:: Activity ::
Set down every record below exactly as written, but leave out the pictures.

:: Given information ::
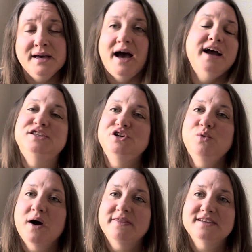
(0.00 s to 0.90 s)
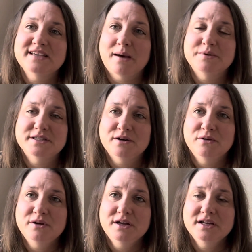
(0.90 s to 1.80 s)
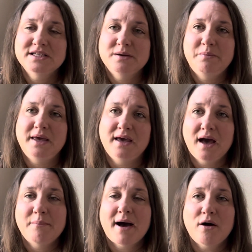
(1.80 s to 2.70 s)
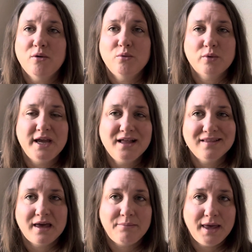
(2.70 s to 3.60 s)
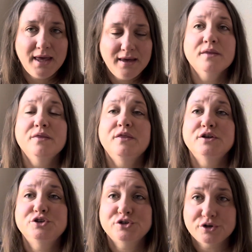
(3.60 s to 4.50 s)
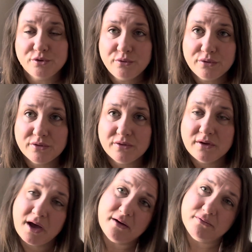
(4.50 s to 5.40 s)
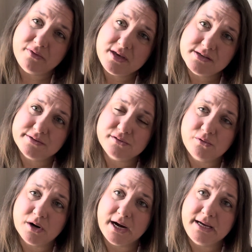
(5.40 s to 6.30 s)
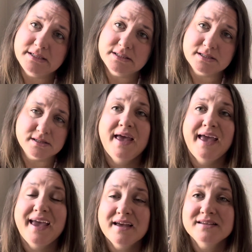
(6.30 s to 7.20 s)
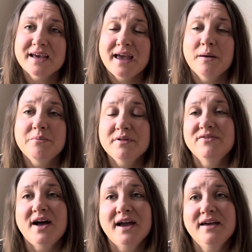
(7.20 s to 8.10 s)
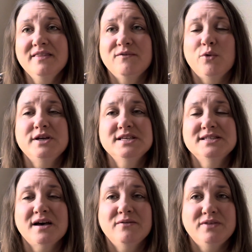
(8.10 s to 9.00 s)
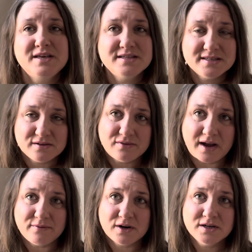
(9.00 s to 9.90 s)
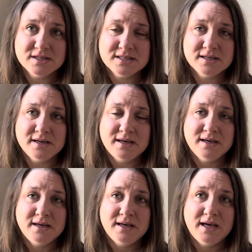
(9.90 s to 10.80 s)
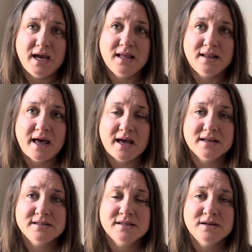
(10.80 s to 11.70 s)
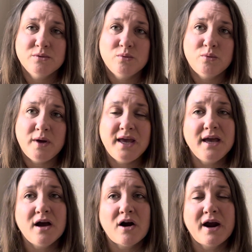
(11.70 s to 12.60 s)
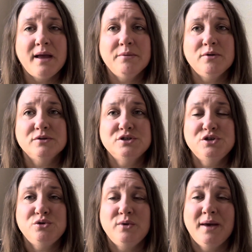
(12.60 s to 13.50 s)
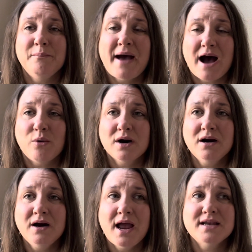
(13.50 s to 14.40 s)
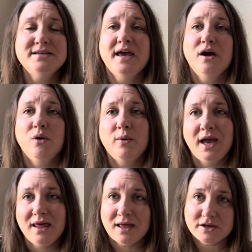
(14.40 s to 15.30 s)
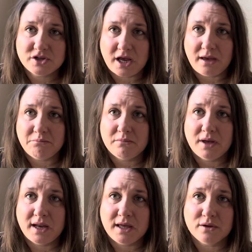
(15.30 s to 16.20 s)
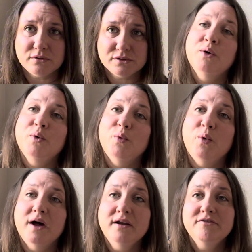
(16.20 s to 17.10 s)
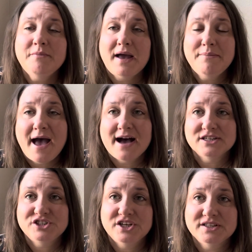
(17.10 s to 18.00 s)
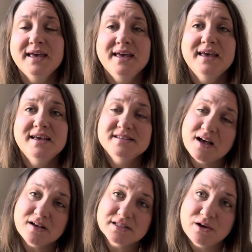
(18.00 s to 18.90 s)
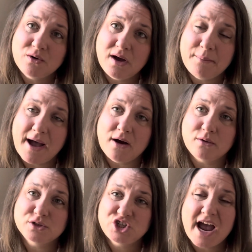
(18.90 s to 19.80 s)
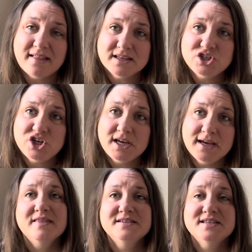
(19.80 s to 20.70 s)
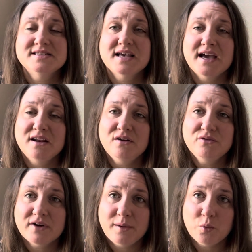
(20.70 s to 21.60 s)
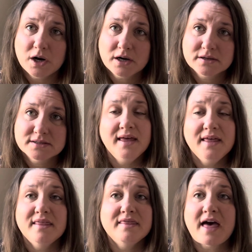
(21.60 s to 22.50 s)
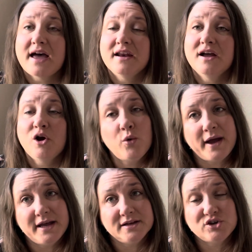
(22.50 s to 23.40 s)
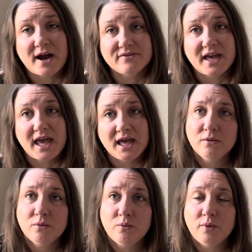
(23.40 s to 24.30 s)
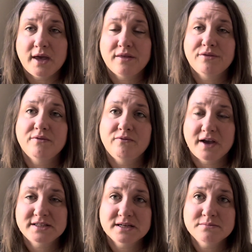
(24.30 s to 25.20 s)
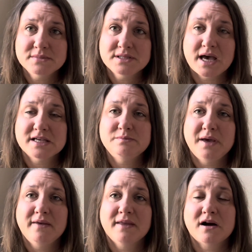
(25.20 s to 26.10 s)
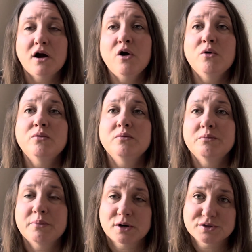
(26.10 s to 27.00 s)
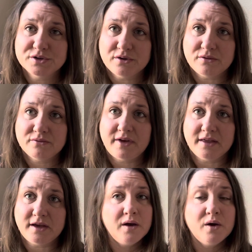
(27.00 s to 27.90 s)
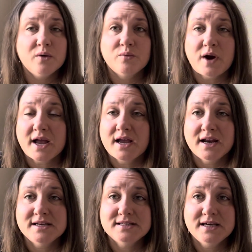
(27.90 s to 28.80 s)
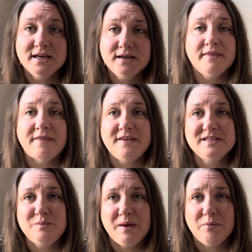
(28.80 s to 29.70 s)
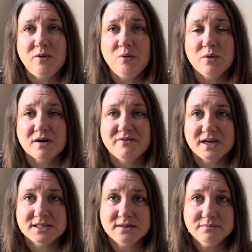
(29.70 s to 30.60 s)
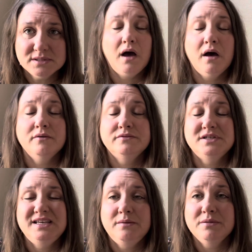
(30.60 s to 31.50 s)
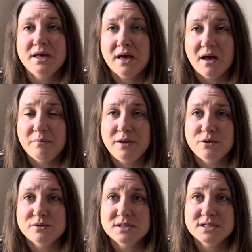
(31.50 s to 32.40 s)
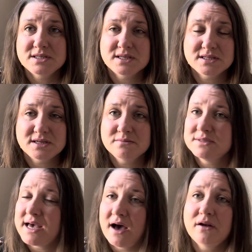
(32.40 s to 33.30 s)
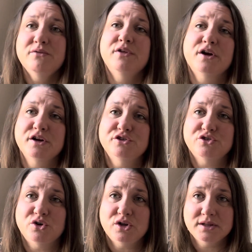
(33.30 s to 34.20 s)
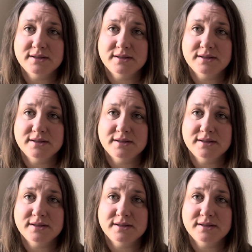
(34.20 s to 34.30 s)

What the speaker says: I do want this episode to be about reclaiming the truth of these stories and amplifying the voices of these survivors, and that we are able to empower and take away that shame and guilt. One of my passions is also about challenging the societal frameworks that equate trafficking with victims as being their own personal failure. Recognizing that these people were victims of deeply abused systems out of their control.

:: Written answer ::
(0.00 s to 0.90 s)
(0.90 s to 1.80 s)
(1.80 s to 2.70 s)
(2.70 s to 3.60 s)
(3.60 s to 4.50 s)
(4.50 s to 5.40 s)
(5.40 s to 6.30 s)
(6.30 s to 7.20 s)
(7.20 s to 8.10 s)
(8.10 s to 9.00 s)
(9.00 s to 9.90 s)
(9.90 s to 10.80 s)
(10.80 s to 11.70 s)
(11.70 s to 12.60 s)
(12.60 s to 13.50 s)
(13.50 s to 14.40 s)
(14.40 s to 15.30 s)
(15.30 s to 16.20 s)
(16.20 s to 17.10 s)
(17.10 s to 18.00 s)
(18.00 s to 18.90 s)
(18.90 s to 19.80 s)
(19.80 s to 20.70 s)
(20.70 s to 21.60 s)
(21.60 s to 22.50 s)
(22.50 s to 23.40 s)
(23.40 s to 24.30 s)
(24.30 s to 25.20 s)
(25.20 s to 26.10 s)
(26.10 s to 27.00 s)
(27.00 s to 27.90 s)
(27.90 s to 28.80 s)
(28.80 s to 29.70 s)
(29.70 s to 30.60 s)
(30.60 s to 31.50 s)
(31.50 s to 32.40 s)
(32.40 s to 33.30 s)
(33.30 s to 34.20 s)
(34.20 s to 34.30 s)

What the speaker says: I do want this episode to be about reclaiming the truth of these stories and amplifying the voices of these survivors, and that we are able to empower and take away that shame and guilt. One of my passions is also about challenging the societal frameworks that equate trafficking with victims as being their own personal failure. Recognizing that these people were victims of deeply abused systems out of their control.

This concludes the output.